Why is Naphthalene in cigarettes?

During incomplete combustion of tobacco components — as with benzo[a]pyrene, but smaller and more volatile — two- and three-ring PAHs form. Naphthalene is the most common representative with 1 to 5 micrograms per cigarette in the mainstream smoke (source: DKFZ). Unlike larger PAHs, naphthalene is gaseous and reaches deeper into the lung.

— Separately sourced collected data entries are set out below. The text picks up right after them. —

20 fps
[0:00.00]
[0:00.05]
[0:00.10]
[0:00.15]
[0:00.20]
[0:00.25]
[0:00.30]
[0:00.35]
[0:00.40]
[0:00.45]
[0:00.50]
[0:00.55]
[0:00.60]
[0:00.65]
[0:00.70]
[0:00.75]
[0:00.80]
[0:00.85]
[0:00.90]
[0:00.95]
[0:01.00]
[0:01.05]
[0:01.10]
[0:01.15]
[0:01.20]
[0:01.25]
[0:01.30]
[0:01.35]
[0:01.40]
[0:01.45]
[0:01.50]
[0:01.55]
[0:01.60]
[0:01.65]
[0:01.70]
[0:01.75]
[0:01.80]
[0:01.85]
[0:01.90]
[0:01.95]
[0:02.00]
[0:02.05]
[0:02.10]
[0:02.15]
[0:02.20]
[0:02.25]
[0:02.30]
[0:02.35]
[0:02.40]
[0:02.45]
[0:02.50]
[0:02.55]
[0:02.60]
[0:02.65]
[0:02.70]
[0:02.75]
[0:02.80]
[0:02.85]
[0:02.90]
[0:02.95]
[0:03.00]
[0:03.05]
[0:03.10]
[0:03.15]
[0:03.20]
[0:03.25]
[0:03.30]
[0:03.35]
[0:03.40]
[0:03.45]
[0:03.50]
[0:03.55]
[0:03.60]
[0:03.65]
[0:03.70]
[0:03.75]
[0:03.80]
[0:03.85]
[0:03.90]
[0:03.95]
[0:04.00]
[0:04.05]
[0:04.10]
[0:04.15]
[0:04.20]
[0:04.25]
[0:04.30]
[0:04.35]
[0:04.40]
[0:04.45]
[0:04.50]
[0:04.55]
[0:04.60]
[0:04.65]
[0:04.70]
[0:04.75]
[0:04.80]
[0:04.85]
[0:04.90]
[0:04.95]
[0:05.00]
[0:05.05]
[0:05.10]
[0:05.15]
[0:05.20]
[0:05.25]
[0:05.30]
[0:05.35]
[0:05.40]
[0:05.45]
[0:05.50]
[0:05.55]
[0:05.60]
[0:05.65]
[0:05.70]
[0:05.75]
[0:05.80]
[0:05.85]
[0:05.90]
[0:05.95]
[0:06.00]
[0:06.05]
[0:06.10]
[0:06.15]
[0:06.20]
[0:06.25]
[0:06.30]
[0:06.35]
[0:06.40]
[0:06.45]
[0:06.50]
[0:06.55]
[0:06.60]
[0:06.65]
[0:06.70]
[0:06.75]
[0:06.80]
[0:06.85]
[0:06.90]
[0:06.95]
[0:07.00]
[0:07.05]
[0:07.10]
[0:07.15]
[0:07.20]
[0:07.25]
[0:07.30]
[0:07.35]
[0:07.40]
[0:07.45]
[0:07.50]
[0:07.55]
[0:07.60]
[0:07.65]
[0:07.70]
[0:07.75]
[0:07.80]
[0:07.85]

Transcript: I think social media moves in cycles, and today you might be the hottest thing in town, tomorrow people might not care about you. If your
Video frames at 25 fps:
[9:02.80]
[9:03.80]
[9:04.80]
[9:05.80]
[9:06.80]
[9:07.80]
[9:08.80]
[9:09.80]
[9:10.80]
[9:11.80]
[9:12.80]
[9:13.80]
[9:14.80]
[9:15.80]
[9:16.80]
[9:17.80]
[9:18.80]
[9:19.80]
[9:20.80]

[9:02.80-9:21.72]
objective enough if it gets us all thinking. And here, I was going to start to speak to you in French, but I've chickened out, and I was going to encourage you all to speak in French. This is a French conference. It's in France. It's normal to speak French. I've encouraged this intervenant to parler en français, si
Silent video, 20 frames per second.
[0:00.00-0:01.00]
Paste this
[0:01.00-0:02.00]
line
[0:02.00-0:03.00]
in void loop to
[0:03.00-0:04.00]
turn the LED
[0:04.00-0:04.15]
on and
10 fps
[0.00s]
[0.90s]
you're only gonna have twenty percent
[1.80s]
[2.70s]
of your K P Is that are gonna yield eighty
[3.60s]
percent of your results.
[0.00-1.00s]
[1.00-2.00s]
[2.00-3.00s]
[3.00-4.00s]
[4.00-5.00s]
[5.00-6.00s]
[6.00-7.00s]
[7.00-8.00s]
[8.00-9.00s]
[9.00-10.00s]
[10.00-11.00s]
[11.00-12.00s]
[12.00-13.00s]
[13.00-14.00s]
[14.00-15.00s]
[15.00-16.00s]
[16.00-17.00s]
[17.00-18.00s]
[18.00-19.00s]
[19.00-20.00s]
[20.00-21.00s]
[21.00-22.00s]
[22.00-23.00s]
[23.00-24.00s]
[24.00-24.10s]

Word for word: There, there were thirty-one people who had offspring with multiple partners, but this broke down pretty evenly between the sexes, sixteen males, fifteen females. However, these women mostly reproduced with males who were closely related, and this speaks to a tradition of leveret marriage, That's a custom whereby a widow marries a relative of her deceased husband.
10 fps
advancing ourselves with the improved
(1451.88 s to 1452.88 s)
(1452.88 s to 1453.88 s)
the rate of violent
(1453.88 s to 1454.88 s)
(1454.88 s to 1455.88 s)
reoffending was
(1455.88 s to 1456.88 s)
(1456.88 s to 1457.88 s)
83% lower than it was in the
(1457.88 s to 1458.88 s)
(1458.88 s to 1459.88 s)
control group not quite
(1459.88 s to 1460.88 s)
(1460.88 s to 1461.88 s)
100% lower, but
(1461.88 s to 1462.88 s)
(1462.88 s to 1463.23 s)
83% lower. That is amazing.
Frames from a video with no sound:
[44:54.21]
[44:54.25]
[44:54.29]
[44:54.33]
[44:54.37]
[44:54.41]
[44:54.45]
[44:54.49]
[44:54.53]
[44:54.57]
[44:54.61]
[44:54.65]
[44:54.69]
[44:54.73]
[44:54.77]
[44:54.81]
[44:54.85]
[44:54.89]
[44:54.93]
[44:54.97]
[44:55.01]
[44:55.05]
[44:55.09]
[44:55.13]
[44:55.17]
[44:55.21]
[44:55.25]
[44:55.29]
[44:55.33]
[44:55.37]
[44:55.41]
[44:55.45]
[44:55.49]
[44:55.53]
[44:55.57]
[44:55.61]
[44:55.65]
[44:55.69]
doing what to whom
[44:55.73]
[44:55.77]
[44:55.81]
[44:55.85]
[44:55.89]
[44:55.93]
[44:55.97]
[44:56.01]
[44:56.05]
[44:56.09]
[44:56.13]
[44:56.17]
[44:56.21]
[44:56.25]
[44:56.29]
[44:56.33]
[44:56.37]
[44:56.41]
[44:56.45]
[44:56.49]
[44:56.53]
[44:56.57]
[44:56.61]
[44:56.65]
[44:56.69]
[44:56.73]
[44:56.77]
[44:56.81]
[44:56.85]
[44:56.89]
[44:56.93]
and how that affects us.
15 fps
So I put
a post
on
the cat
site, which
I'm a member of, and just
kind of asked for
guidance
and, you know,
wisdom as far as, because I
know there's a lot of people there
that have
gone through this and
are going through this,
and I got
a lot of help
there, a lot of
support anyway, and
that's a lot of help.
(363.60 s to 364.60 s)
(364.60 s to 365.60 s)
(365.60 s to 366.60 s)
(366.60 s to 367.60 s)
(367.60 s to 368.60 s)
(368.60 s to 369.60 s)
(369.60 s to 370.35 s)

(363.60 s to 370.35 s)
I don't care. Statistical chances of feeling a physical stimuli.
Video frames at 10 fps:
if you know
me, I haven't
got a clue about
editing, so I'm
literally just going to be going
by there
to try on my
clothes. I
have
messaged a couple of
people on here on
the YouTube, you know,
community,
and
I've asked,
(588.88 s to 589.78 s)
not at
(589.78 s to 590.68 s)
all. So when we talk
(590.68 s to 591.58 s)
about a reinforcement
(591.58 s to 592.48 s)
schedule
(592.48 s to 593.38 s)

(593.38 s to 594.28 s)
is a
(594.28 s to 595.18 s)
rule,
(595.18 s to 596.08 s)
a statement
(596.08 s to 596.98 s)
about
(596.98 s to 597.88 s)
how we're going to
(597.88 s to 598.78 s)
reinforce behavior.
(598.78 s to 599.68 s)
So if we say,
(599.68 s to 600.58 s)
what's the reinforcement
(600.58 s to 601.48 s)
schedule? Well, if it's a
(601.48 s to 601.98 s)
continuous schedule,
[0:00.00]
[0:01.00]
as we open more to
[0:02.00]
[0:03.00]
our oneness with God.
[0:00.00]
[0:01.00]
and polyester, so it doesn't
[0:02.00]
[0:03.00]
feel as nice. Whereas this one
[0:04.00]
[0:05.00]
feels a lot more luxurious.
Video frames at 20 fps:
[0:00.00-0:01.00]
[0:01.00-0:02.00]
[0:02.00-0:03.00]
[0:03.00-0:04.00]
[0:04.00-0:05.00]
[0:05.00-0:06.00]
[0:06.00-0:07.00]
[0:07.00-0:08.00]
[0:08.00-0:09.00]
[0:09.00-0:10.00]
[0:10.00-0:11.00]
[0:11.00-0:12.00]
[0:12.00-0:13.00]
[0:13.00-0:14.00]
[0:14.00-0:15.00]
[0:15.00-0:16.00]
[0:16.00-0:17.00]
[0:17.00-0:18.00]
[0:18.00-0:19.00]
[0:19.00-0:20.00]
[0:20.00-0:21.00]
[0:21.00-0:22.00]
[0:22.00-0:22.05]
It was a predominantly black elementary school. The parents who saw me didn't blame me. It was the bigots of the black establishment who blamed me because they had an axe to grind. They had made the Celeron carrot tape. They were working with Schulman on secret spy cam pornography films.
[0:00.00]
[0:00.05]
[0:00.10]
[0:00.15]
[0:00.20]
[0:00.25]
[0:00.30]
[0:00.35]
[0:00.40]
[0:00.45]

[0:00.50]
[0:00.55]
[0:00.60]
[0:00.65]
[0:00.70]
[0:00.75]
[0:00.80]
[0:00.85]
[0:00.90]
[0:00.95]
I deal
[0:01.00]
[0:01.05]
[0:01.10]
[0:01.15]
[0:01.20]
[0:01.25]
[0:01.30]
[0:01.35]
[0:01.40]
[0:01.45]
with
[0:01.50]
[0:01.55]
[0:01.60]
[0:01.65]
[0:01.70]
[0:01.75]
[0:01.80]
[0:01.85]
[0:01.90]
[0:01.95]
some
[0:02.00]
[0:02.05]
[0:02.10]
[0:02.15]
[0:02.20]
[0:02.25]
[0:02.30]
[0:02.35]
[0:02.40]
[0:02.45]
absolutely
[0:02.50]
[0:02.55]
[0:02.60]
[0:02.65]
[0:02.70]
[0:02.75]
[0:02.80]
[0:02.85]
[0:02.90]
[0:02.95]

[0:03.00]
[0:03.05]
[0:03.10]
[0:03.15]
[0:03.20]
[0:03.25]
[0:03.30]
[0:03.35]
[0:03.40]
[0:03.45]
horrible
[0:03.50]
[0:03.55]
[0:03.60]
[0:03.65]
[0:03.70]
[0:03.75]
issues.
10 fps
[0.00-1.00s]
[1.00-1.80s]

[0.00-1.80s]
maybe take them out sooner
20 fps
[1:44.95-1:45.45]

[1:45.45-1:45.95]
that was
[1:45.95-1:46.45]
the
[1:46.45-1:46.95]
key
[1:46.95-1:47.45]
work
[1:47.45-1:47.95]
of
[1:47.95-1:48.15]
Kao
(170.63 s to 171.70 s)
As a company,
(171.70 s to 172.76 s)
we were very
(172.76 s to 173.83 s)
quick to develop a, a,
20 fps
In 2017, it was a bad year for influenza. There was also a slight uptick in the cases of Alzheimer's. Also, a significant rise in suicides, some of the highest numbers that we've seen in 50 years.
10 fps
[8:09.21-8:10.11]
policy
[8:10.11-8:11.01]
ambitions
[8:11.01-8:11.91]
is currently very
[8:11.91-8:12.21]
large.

What Naphthalene does to your body — short term

Acutely, naphthalene irritates eyes, nose and upper airways. At higher exposure, headache, nausea, and in rare cases a haemolytic anaemia in people with glucose-6-phosphate dehydrogenase deficiency (G6PD) follow — a genetic metabolic variant affecting roughly 400 million people worldwide. These patients react to naphthalene with red-blood-cell breakdown.

What Naphthalene does long term

In chronically exposed lab animals — especially in rodent studies — nasal cavity tumours and upper airway tumours develop. Translating this to humans is the discussion basis for the IARC 2B classification. In smokers and occupationally exposed people (e.g. in coal-tar processing), exposure levels correlate with elevated airway tumour rates.

Where else do you know Naphthalene from?

You know naphthalene as the smell of classic mothballs — these have been banned in the EU for consumer sale since 2008, though they remain permitted in industrial contexts. Naphthalene also forms in diesel exhaust and is a major component of coal tar. Despite the EU ban, mothballs occasionally still appear in online retail.

Mothballs (EU-banned for consumers)Component of coal tarDiesel exhaust

How it compares

Germany's workplace exposure limit for naphthalene is 0.5 mg/m³ (AGW, TRGS 900). A cigarette releases this concentration well above the limit during direct inhalation — the exposure adds up over years with other PAH representatives, primarily benzo[a]pyrene.